## Your objective
Search the lines of the records for the word "video", and copy every line that has it.

## The records

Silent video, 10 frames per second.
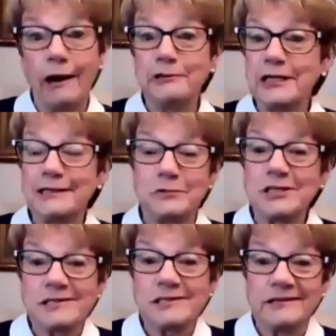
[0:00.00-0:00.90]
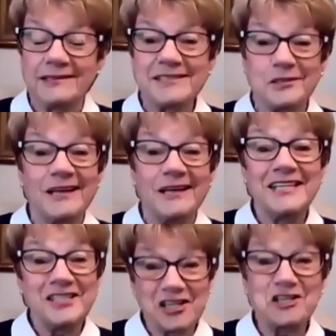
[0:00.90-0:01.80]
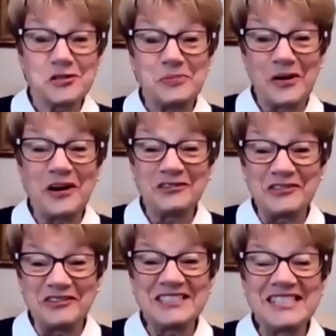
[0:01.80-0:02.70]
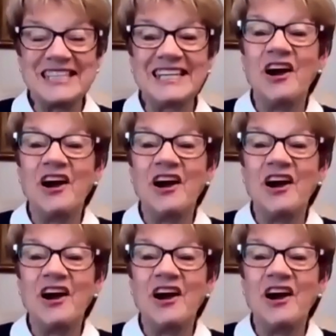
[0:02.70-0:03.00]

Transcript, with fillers: which is a is a essential part of quilting,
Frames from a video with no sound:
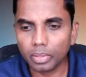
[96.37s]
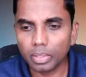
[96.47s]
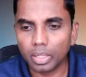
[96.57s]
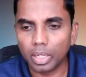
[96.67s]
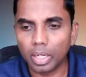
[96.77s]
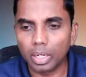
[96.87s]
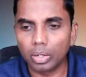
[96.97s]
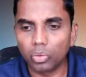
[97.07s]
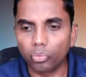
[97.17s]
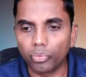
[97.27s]

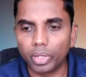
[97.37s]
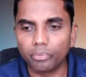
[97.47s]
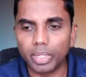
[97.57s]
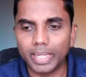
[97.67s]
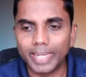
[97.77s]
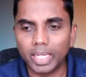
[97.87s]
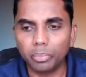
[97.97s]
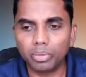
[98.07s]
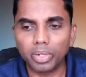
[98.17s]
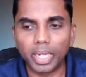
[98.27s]
When we keep
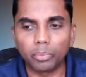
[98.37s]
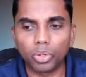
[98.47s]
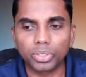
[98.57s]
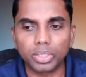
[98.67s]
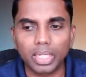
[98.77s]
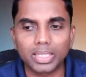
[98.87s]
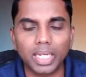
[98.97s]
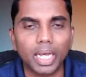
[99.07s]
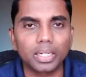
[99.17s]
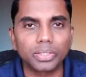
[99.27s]
our emotional
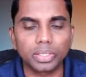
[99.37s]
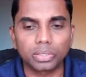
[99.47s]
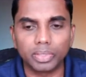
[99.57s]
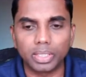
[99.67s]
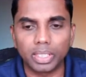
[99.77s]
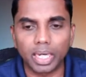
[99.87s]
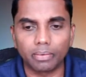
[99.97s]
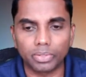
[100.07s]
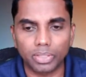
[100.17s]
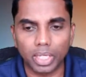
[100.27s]
challenges within
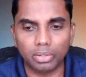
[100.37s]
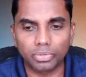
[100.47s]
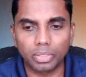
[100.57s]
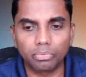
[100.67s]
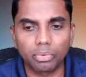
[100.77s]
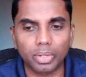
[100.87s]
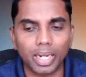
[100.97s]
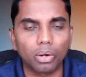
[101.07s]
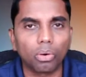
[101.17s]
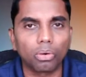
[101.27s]
ourselves for a
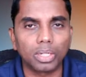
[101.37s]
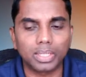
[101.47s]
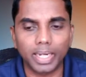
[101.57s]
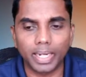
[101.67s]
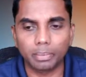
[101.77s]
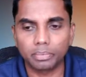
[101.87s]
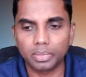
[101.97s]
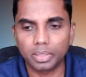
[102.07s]
longer time,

## Your response
Silent video, 10 frames per second.
Frames from a video with no sound:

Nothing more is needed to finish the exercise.